(Beginning of Data records)

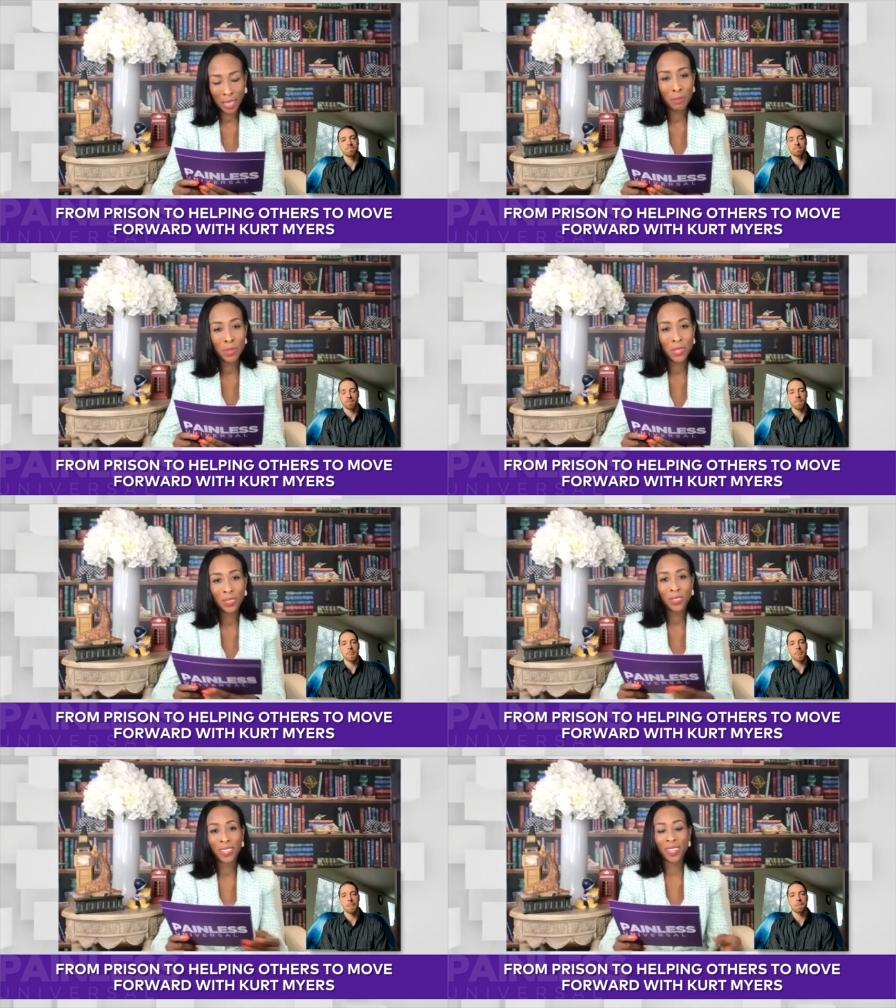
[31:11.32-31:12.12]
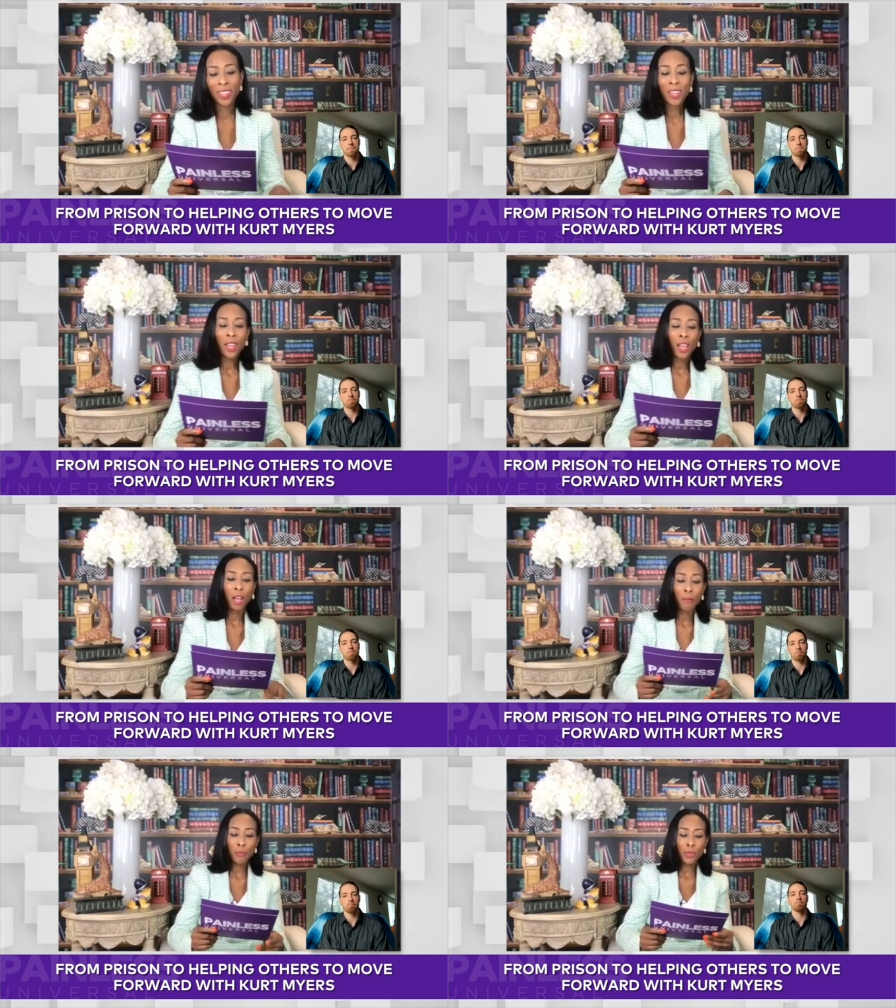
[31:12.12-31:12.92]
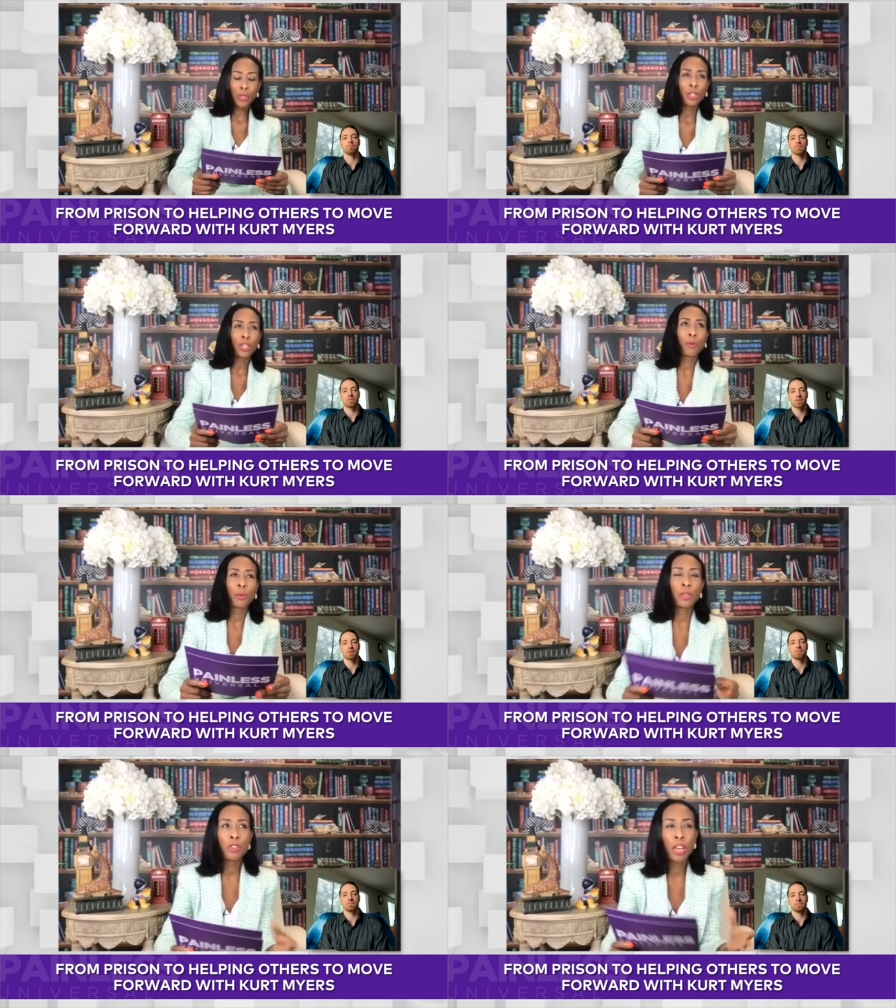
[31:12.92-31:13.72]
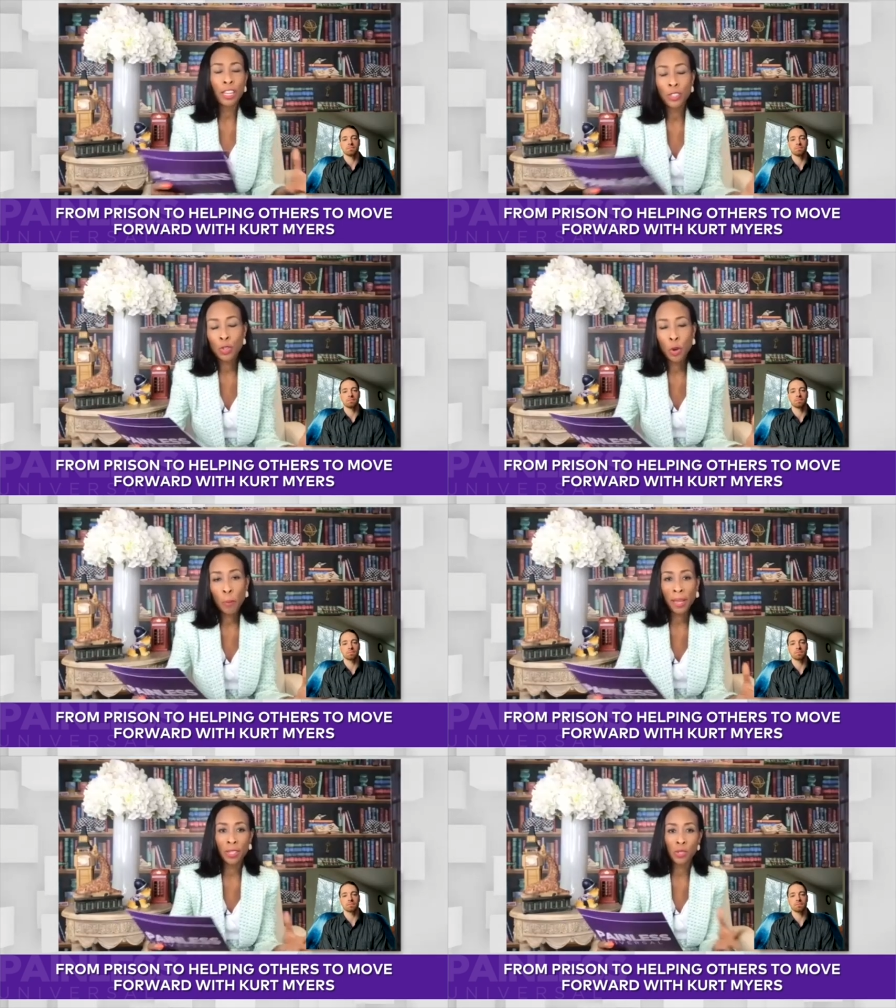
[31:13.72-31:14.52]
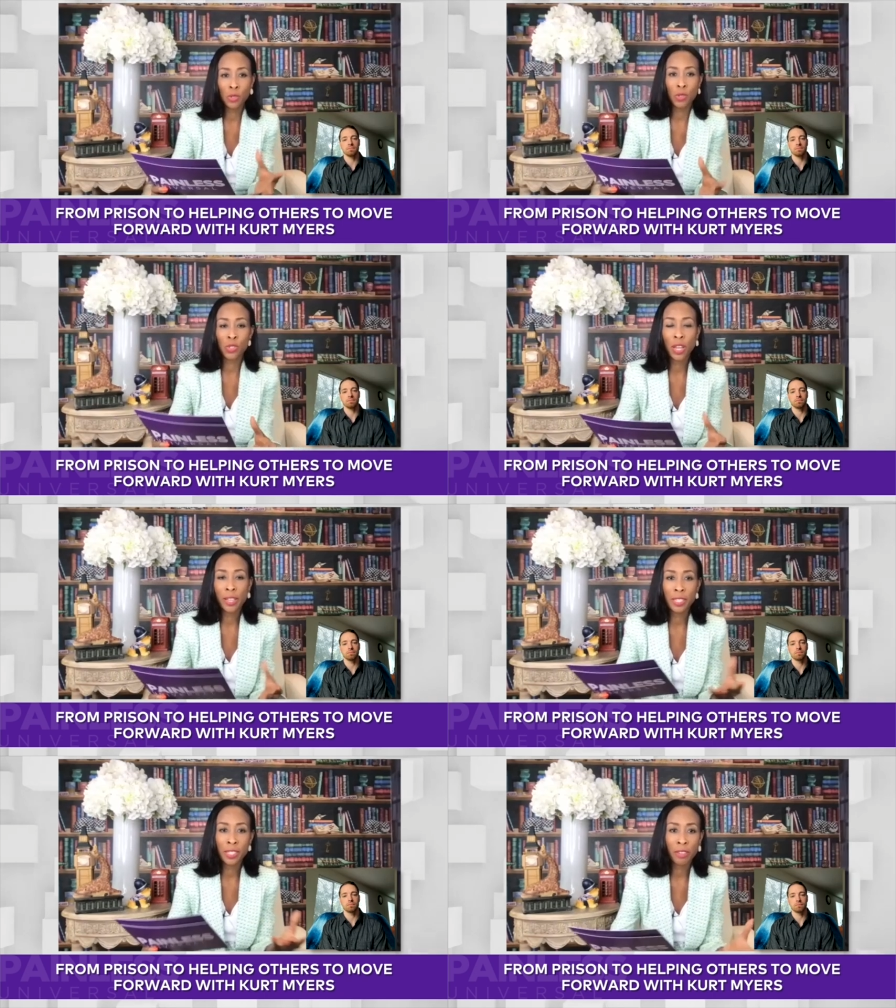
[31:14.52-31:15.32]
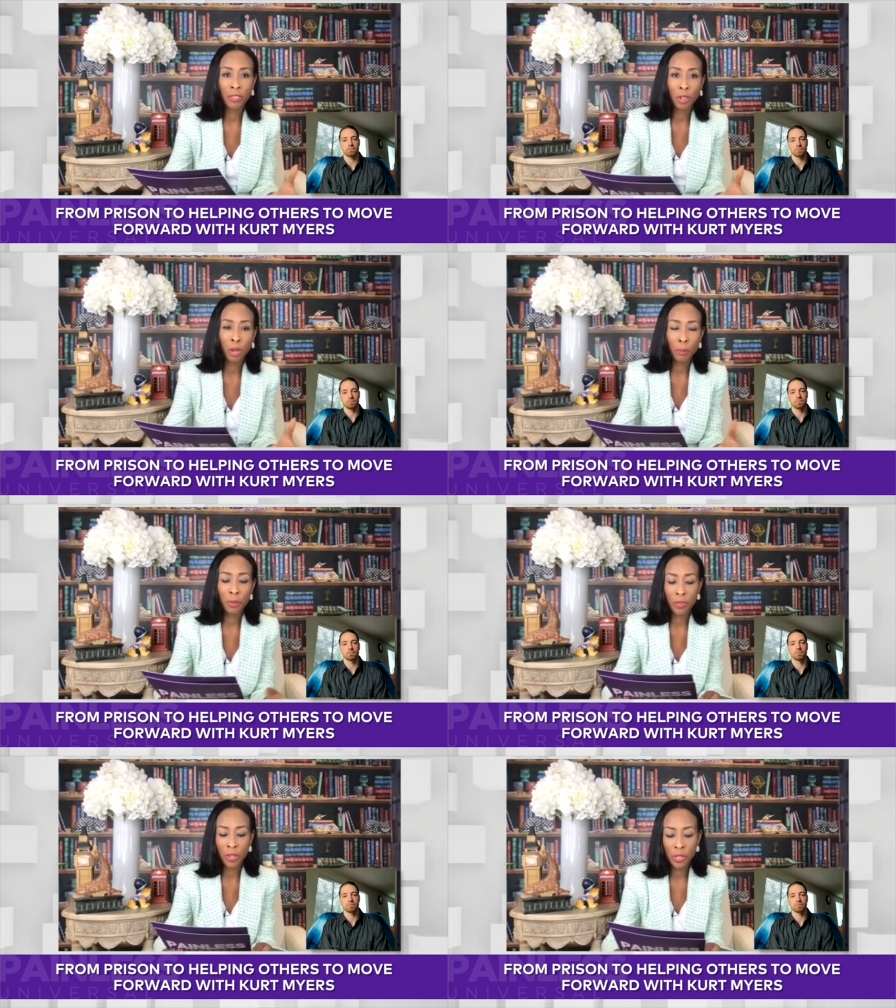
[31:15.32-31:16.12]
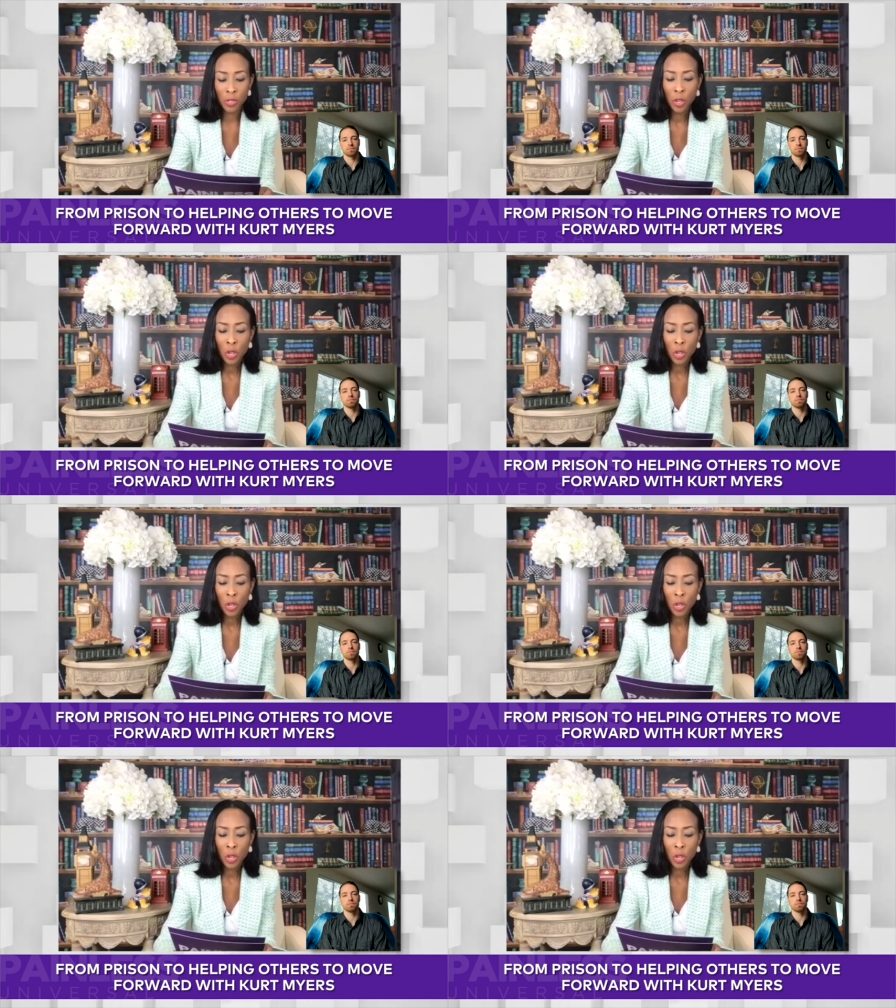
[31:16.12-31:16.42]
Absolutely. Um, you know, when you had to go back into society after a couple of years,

(End of Data records)

Retype the data exactly; images stay out.

[31:11.32-31:12.12]
[31:12.12-31:12.92]
[31:12.92-31:13.72]
[31:13.72-31:14.52]
[31:14.52-31:15.32]
[31:15.32-31:16.12]
[31:16.12-31:16.42]
Absolutely. Um, you know, when you had to go back into society after a couple of years,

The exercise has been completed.